Methane gas hydrate is a solid inclusion compound composed of gas and water, which is stable under high pressure and low temperature. However, the required natural gas exploration method is different from the usual traditional gas reservoir development. The exchange of methane with carbon dioxide is a leading unconventional technology for the production of natural gas hydrate. The production process of methane gas hydrate is simulated by using CMG STAR reservoir simulation software. The ability of CH4 in hydrate exchanged by injected CO2 gas and CO2-N2 mixed gas is compared, and the exchange situation of CO2-CH4 is evaluated. The results show that carbon dioxide injected into the process of methane hydrate formation has the ability to seal carbon dioxide in the form of carbon dioxide hydrate while recovering methane. A mixture of 78% nitrogen and 22% carbon dioxide produces 76.7% methane, while methane using only carbon dioxide produces 61%. Methane recovery increases with the increase of reservoir temperature and permeability. CH4-CO2 exchange technology through gas injection into hydrate reservoirs is feasible in practical oilfields, and natural gas production can be increased by injecting a mixture of nitrogen and carbon dioxide.

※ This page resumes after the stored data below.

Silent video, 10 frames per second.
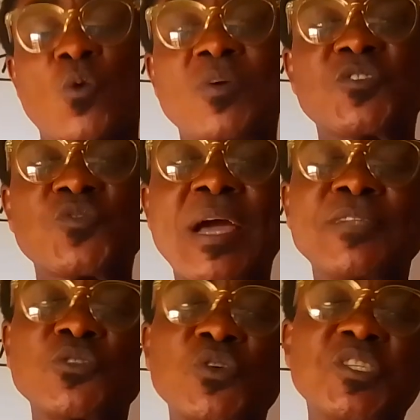we try
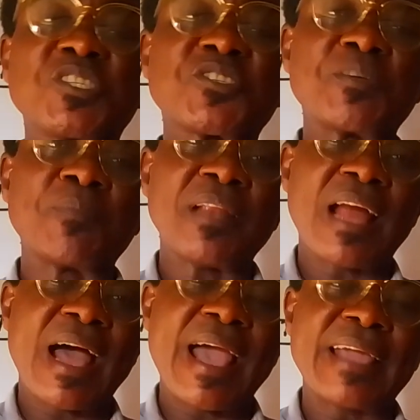to
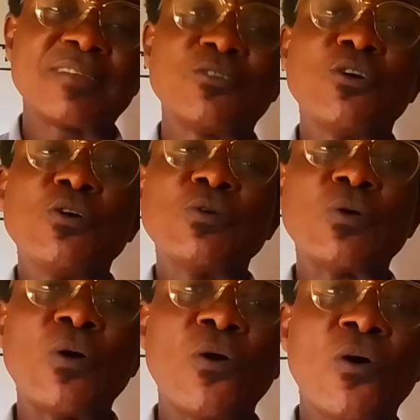streamline
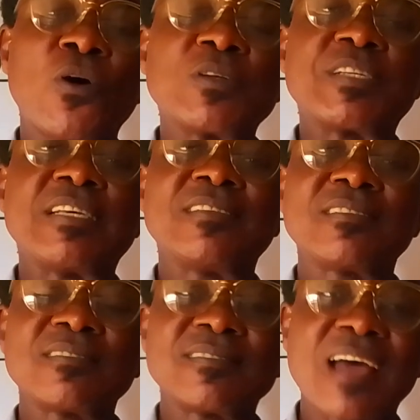all these
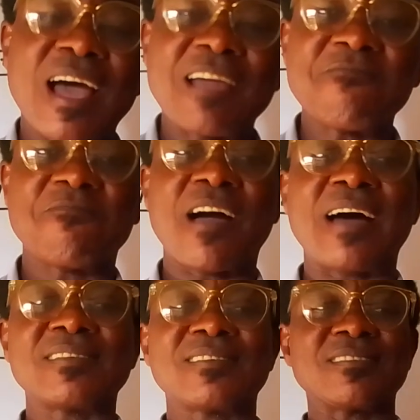
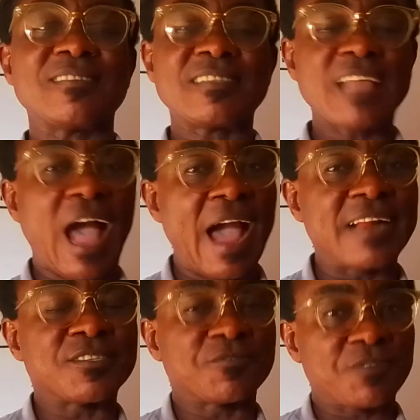diverse
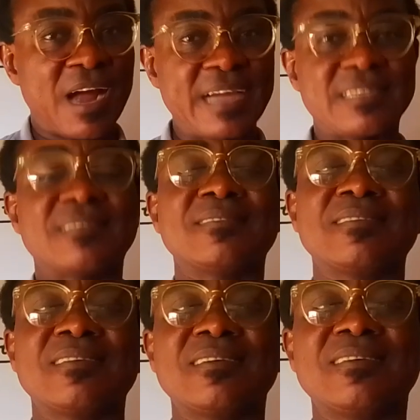styles of writing.
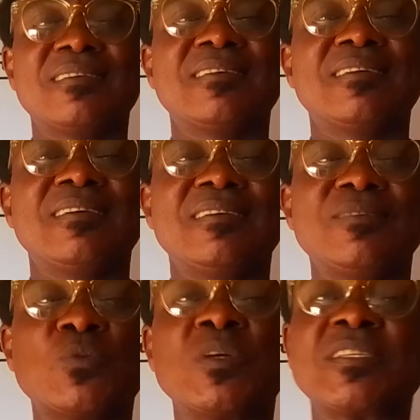
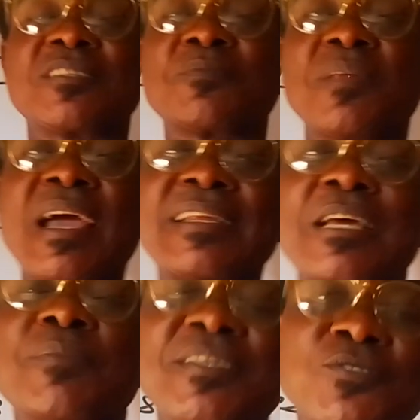We streamline
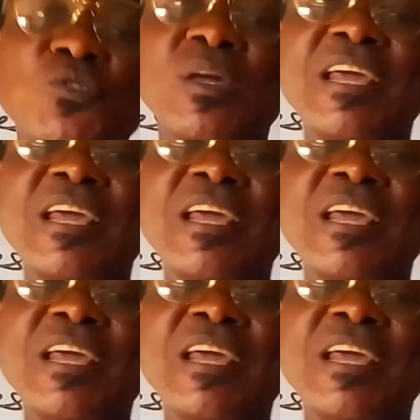them into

Keywords: Methane gas hydrate, Gas injection, CH4–CO2 exchange, Quantitative analysis, Numerical simulation
Natural gas approaches recovery zones via pressure gradients in conventional gas reservoirs. In such reservoirs, the rate of gas production depends on permeability of the formation and also the pressure gradients between the reservoir and production well(s).1-3 Exploration and production of gas from hydrate-bearing reservoirs require an additional energy to dissociate the crystalline water lattice that makes up the structure of the hydrate. Various methods have been suggested for producing methane gas from hydrate deposits, thermal stimulation, depressurization, chemical injection of inhibitors and CO2 or mixed CO2 and N2 exchange.4-6
Visual experiments of the dissociation process in glass micro-models illustrated that the hydrate becomes colloidal and migrates with the injected brine during dissociation process.7 Tang and Kotov8 made a conclusion that lower injection rates and temperatures result in higher recovery energy ratios, so does higher initial hydrate saturations. Komai.9 observed that more than 90% of CH4 in hydrate phase can be exchanged by CO2 within 12 hours in their experiment conducted. Panter proved that raising the amount of N2 in gas phase of N2 + CH4 hydrate system, shifts the equilibrium phase boundary to lower temperature and higher-pressure conditions.10
Ohgaki. observed that fraction of mole of CO2 in hydrate phase was higher than those in gas phase during the process of exchange.11 Seo quantified this observation by revealing that gas phase mole fractions of the hydrate formers (i.e., CH4 and CO2) above 40% CO2 gave hydrate phase fractions of mole of CO2 in hydrate phase higher than 90%.12 Minagawa proposed the idea of electrical heating assisted depressurization technology.13 Gupta of India Dhanbad Production University proposed the CO2 swapping assisted depressurization technology in an attempt to ensure an environmentally friendly production of CH4.14 Yuan conducted an experiment on hydrate-bearing sediment samples to look into conditions that favors the production of methane from gas hydrate reservoirs with gaseous CO2.15 In experiments performed by Ota. the system temperature and pressure are set to 275K and 3.30MPa respectively.16 These are similar to the figures in the experiments of Yuan.15
In this paper, simulation studies which model unconventional methane gas hydrate recovery methods such as CO2 injection, N2 + CO2 gas injection methods and CH4-CO2 replacement technology is conducted. It is also to compare the injection of appropriate gaseous phase mixtures (of CO2 and N2) as opposed to pure CO2 injection and deduce its effect on the behavior of the reservoir rock for successful CO2-CH2 swapping.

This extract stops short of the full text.